Dataset excerpts
+++
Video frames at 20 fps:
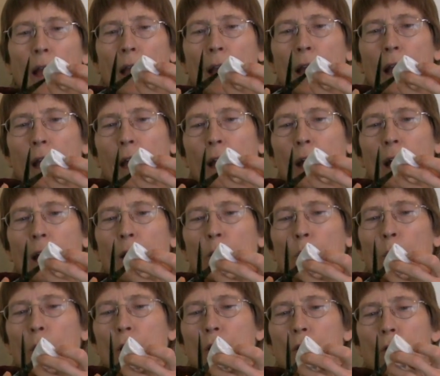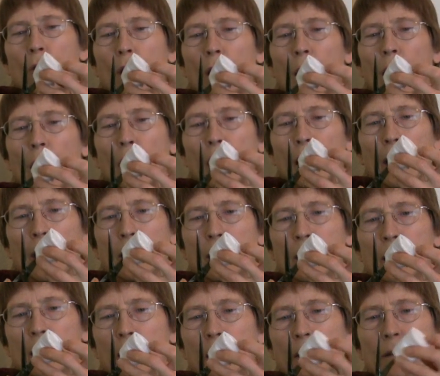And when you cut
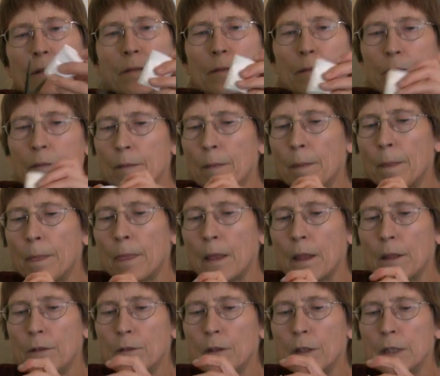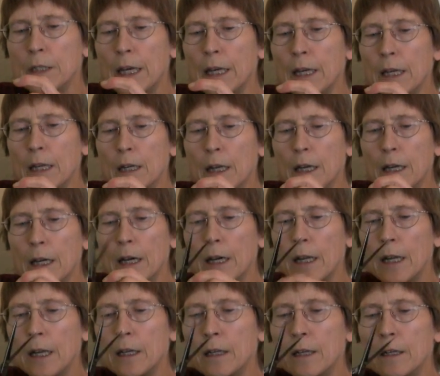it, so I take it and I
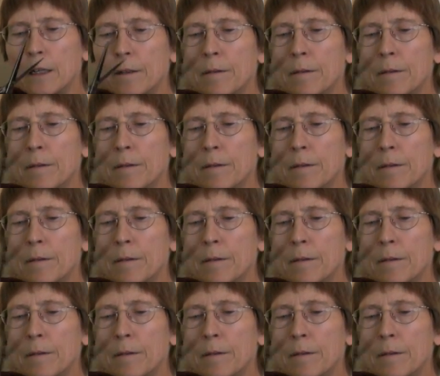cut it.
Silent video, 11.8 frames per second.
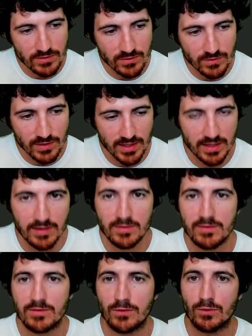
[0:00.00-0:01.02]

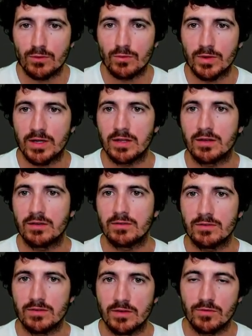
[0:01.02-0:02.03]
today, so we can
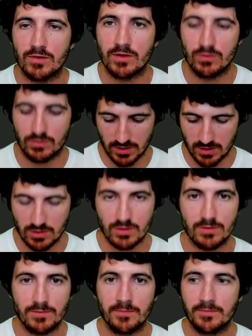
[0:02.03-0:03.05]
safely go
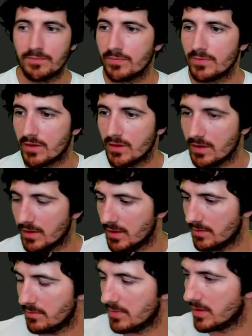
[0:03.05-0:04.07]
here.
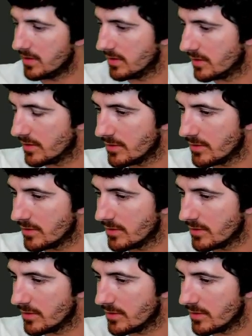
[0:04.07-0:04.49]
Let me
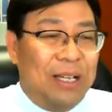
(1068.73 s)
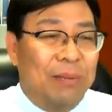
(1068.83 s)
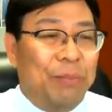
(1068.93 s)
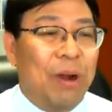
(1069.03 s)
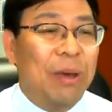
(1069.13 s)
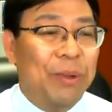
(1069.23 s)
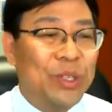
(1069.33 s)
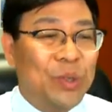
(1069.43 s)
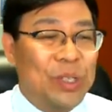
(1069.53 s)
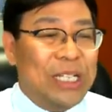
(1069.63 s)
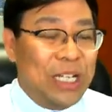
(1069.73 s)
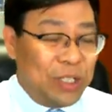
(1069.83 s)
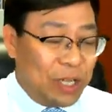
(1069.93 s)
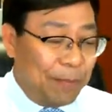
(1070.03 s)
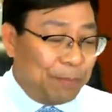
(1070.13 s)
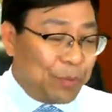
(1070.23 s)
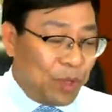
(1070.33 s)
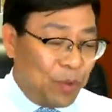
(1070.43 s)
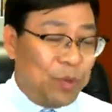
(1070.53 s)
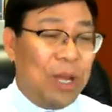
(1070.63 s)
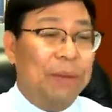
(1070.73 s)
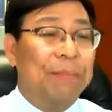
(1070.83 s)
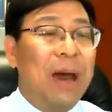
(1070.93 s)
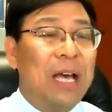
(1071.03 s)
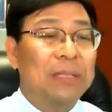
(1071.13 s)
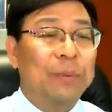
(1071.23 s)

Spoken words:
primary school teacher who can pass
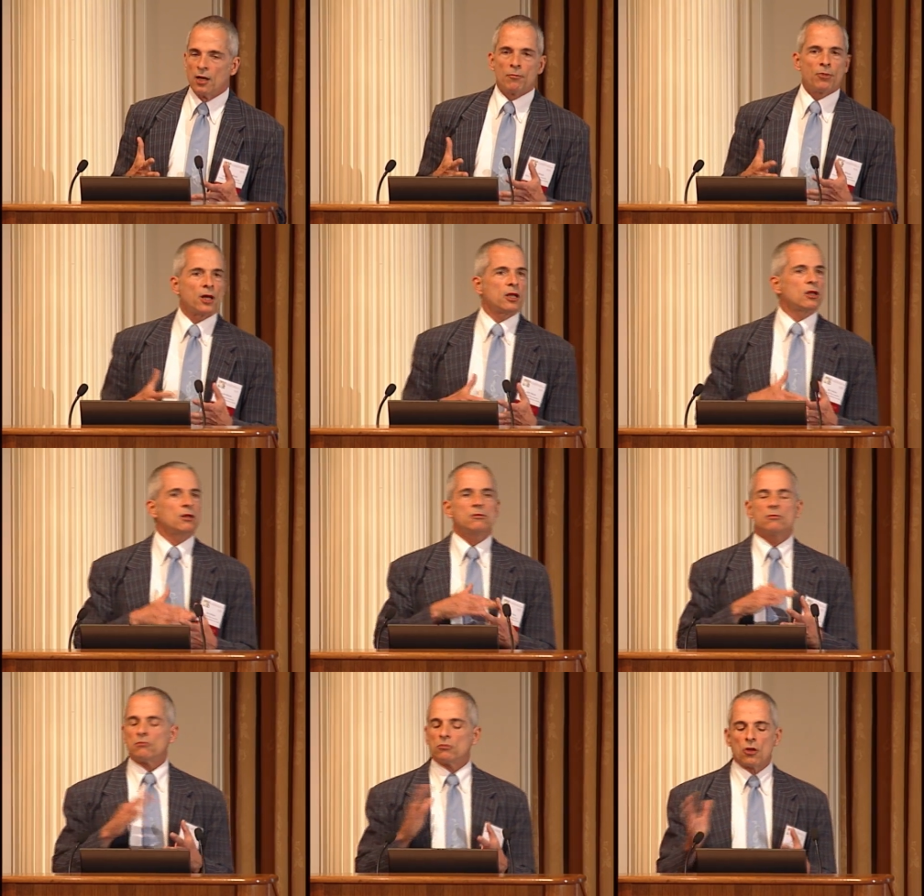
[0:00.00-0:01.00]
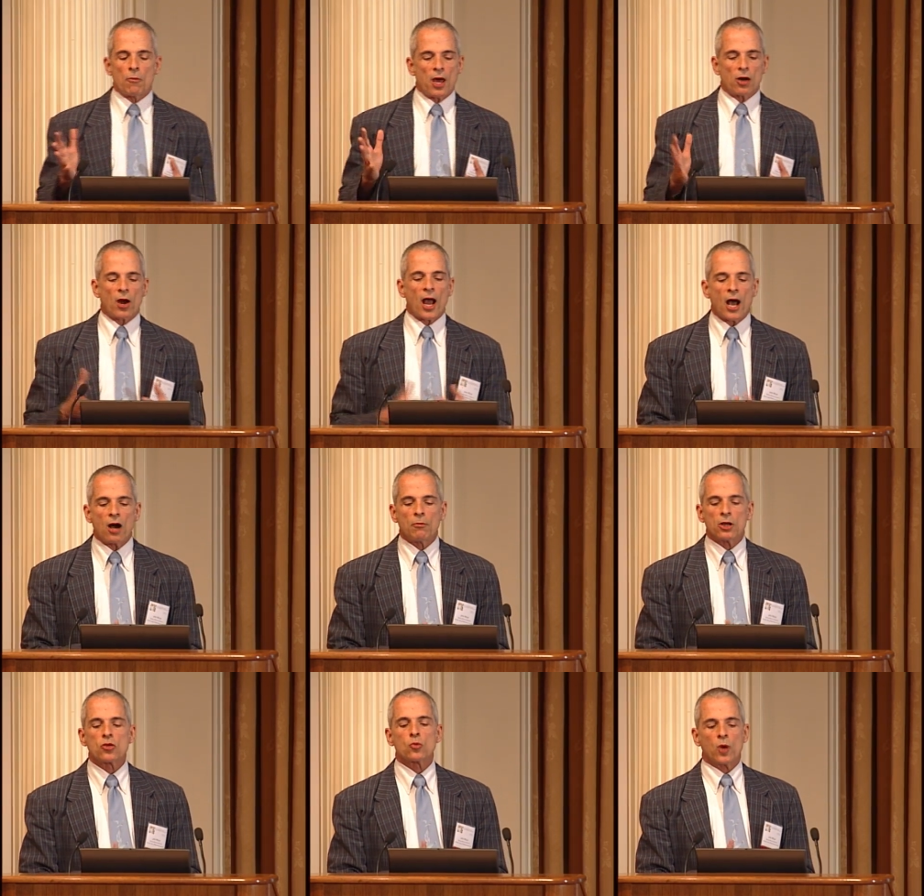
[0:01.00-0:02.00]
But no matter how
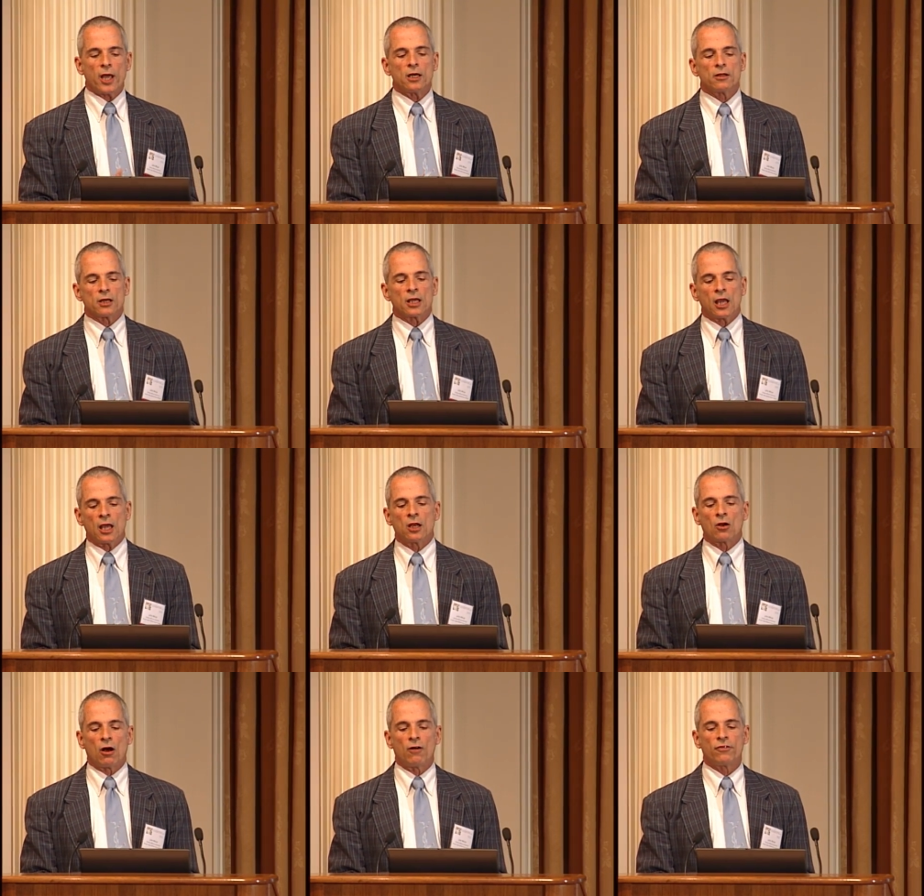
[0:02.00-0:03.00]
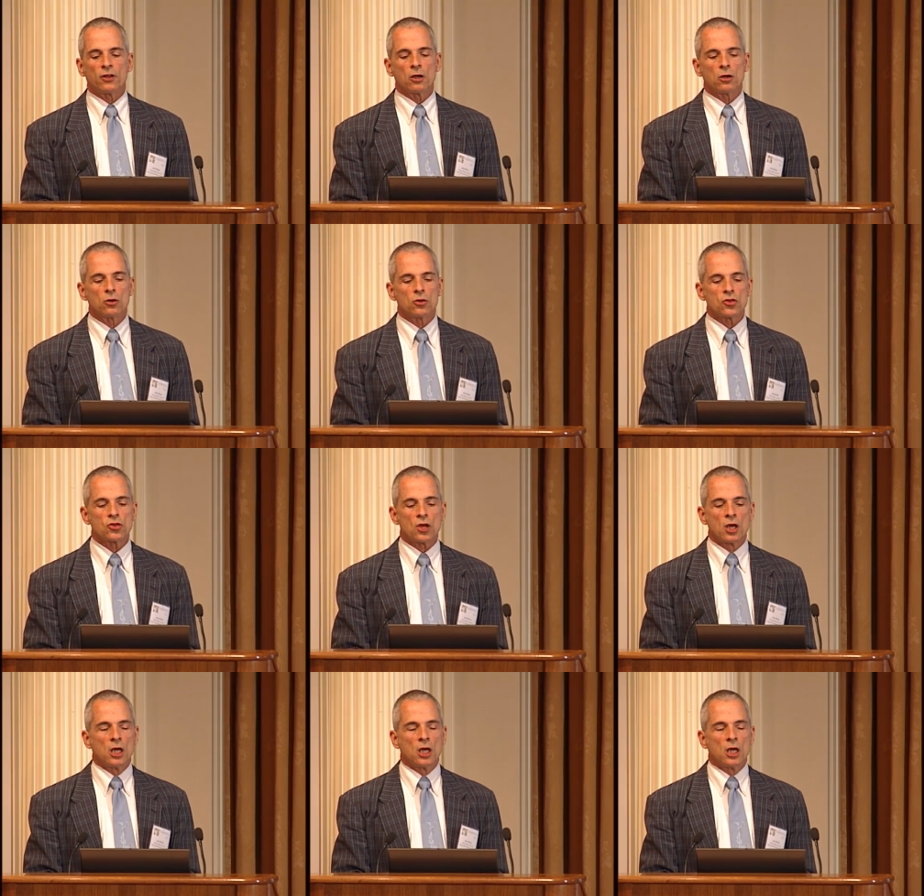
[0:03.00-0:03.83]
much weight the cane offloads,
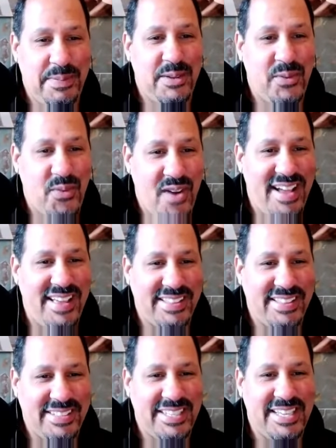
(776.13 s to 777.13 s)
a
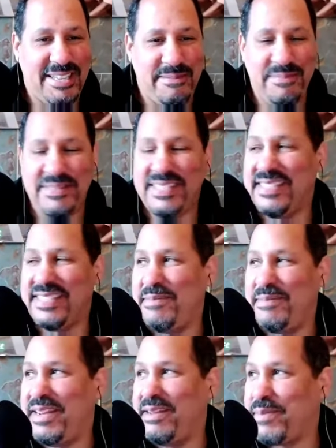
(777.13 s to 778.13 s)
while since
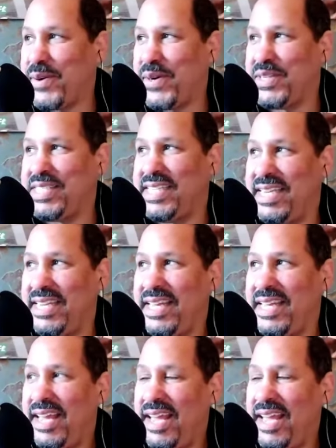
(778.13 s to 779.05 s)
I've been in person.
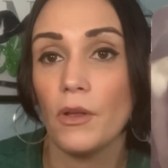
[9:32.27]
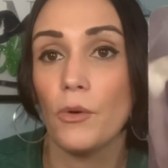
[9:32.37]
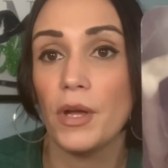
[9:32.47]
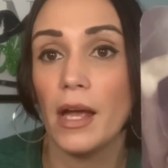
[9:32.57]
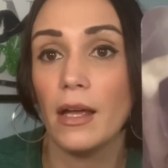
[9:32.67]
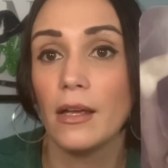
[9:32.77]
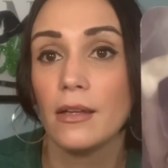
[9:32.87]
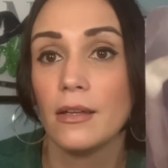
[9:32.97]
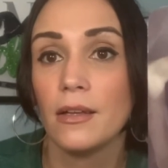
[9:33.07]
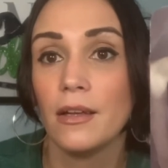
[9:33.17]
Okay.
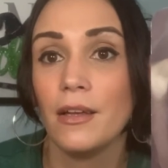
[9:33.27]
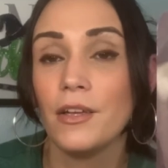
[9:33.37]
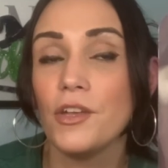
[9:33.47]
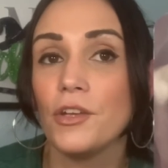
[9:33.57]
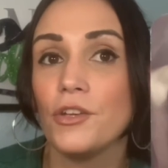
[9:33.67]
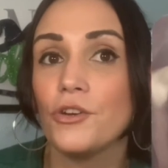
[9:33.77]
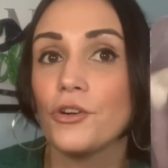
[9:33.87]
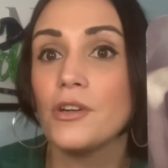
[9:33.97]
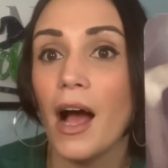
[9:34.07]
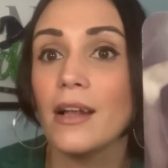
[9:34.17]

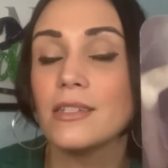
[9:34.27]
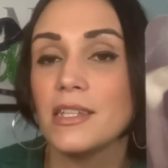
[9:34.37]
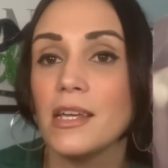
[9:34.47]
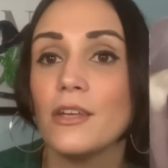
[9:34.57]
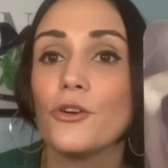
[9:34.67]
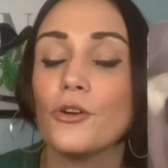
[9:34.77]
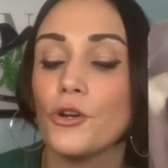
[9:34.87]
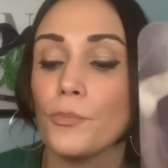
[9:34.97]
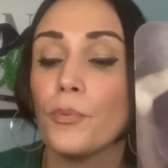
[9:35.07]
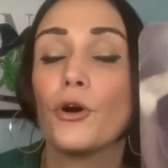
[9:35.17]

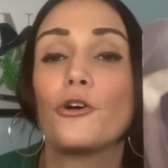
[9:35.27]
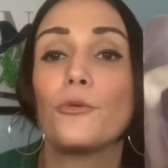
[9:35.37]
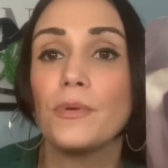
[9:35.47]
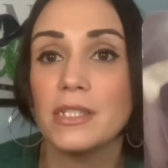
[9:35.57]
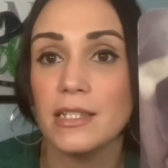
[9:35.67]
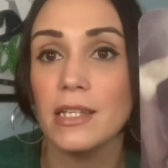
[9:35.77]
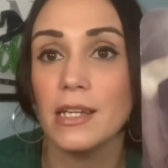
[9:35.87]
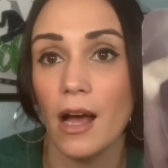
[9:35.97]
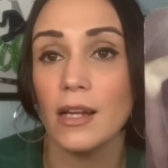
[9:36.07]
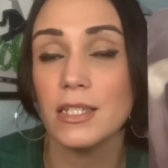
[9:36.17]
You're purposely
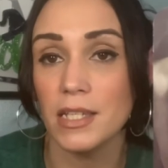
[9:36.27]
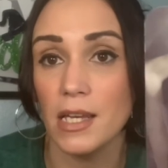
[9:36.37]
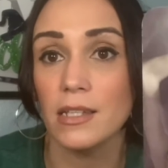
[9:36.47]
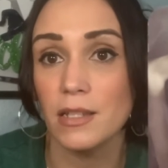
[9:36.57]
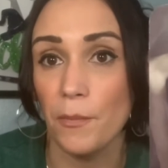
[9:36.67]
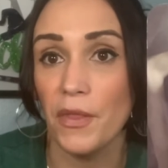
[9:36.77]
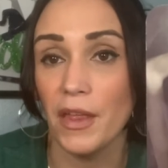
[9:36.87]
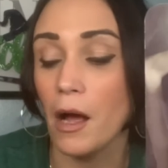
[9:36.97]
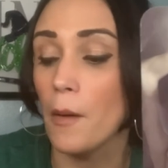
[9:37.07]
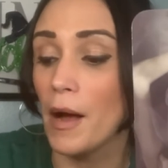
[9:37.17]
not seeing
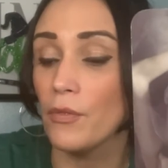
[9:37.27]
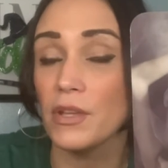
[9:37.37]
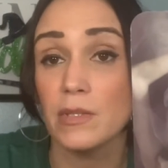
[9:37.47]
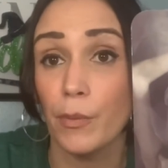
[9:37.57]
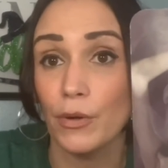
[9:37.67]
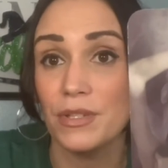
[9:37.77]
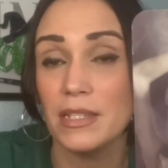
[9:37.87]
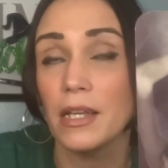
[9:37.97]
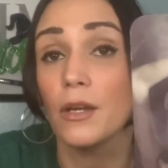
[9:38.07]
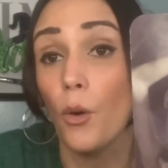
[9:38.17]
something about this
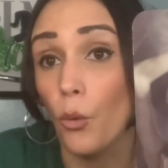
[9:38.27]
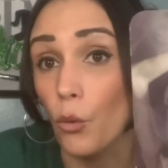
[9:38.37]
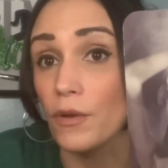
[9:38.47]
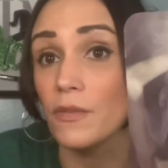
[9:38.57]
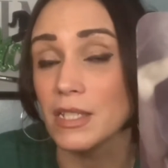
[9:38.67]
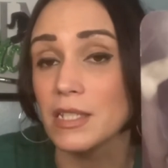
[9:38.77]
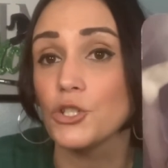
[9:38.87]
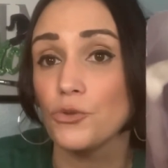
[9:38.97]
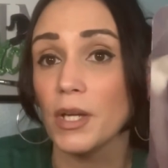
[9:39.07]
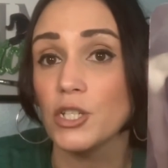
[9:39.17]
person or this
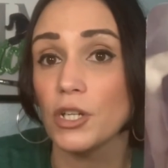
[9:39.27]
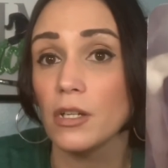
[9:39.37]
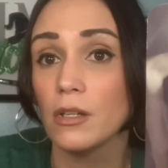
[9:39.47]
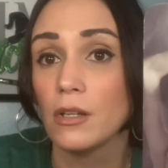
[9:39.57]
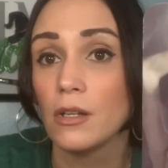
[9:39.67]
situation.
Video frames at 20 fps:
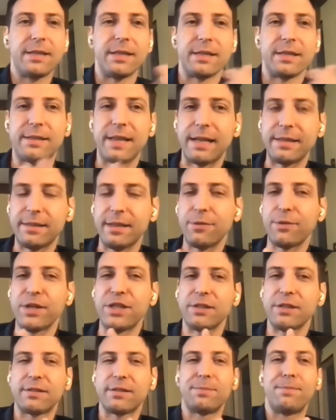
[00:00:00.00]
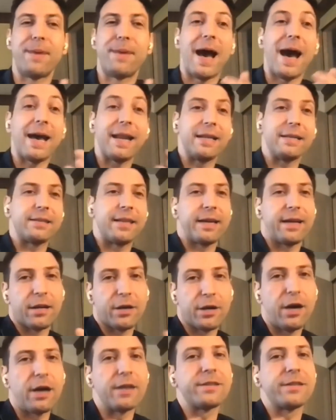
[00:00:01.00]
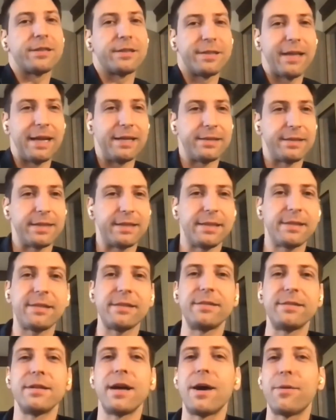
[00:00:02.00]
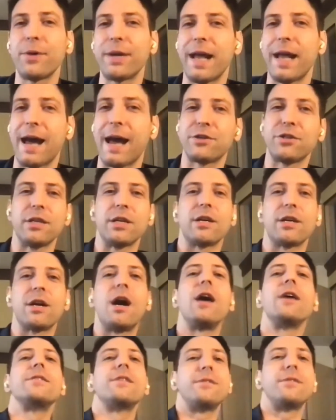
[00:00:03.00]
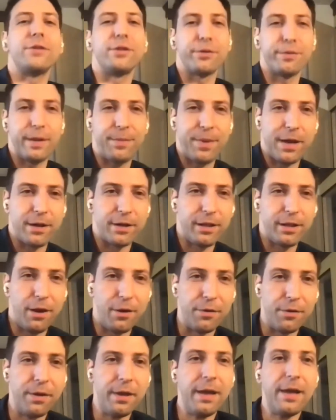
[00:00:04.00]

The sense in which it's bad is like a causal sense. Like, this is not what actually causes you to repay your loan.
+++
### Your objective
Please set down the records above word for word and omit their pictures.

### Expected answer
Video frames at 20 fps:
And when you cut
it, so I take it and I
cut it.
Silent video, 11.8 frames per second.
[0:00.00-0:01.02]

[0:01.02-0:02.03]
today, so we can
[0:02.03-0:03.05]
safely go
[0:03.05-0:04.07]
here.
[0:04.07-0:04.49]
Let me
(1068.73 s)
(1068.83 s)
(1068.93 s)
(1069.03 s)
(1069.13 s)
(1069.23 s)
(1069.33 s)
(1069.43 s)
(1069.53 s)
(1069.63 s)
(1069.73 s)
(1069.83 s)
(1069.93 s)
(1070.03 s)
(1070.13 s)
(1070.23 s)
(1070.33 s)
(1070.43 s)
(1070.53 s)
(1070.63 s)
(1070.73 s)
(1070.83 s)
(1070.93 s)
(1071.03 s)
(1071.13 s)
(1071.23 s)

Spoken words:
primary school teacher who can pass
[0:00.00-0:01.00]
[0:01.00-0:02.00]
But no matter how
[0:02.00-0:03.00]
[0:03.00-0:03.83]
much weight the cane offloads,
(776.13 s to 777.13 s)
a
(777.13 s to 778.13 s)
while since
(778.13 s to 779.05 s)
I've been in person.
[9:32.27]
[9:32.37]
[9:32.47]
[9:32.57]
[9:32.67]
[9:32.77]
[9:32.87]
[9:32.97]
[9:33.07]
[9:33.17]
Okay.
[9:33.27]
[9:33.37]
[9:33.47]
[9:33.57]
[9:33.67]
[9:33.77]
[9:33.87]
[9:33.97]
[9:34.07]
[9:34.17]

[9:34.27]
[9:34.37]
[9:34.47]
[9:34.57]
[9:34.67]
[9:34.77]
[9:34.87]
[9:34.97]
[9:35.07]
[9:35.17]

[9:35.27]
[9:35.37]
[9:35.47]
[9:35.57]
[9:35.67]
[9:35.77]
[9:35.87]
[9:35.97]
[9:36.07]
[9:36.17]
You're purposely
[9:36.27]
[9:36.37]
[9:36.47]
[9:36.57]
[9:36.67]
[9:36.77]
[9:36.87]
[9:36.97]
[9:37.07]
[9:37.17]
not seeing
[9:37.27]
[9:37.37]
[9:37.47]
[9:37.57]
[9:37.67]
[9:37.77]
[9:37.87]
[9:37.97]
[9:38.07]
[9:38.17]
something about this
[9:38.27]
[9:38.37]
[9:38.47]
[9:38.57]
[9:38.67]
[9:38.77]
[9:38.87]
[9:38.97]
[9:39.07]
[9:39.17]
person or this
[9:39.27]
[9:39.37]
[9:39.47]
[9:39.57]
[9:39.67]
situation.
Video frames at 20 fps:
[00:00:00.00]
[00:00:01.00]
[00:00:02.00]
[00:00:03.00]
[00:00:04.00]

The sense in which it's bad is like a causal sense. Like, this is not what actually causes you to repay your loan.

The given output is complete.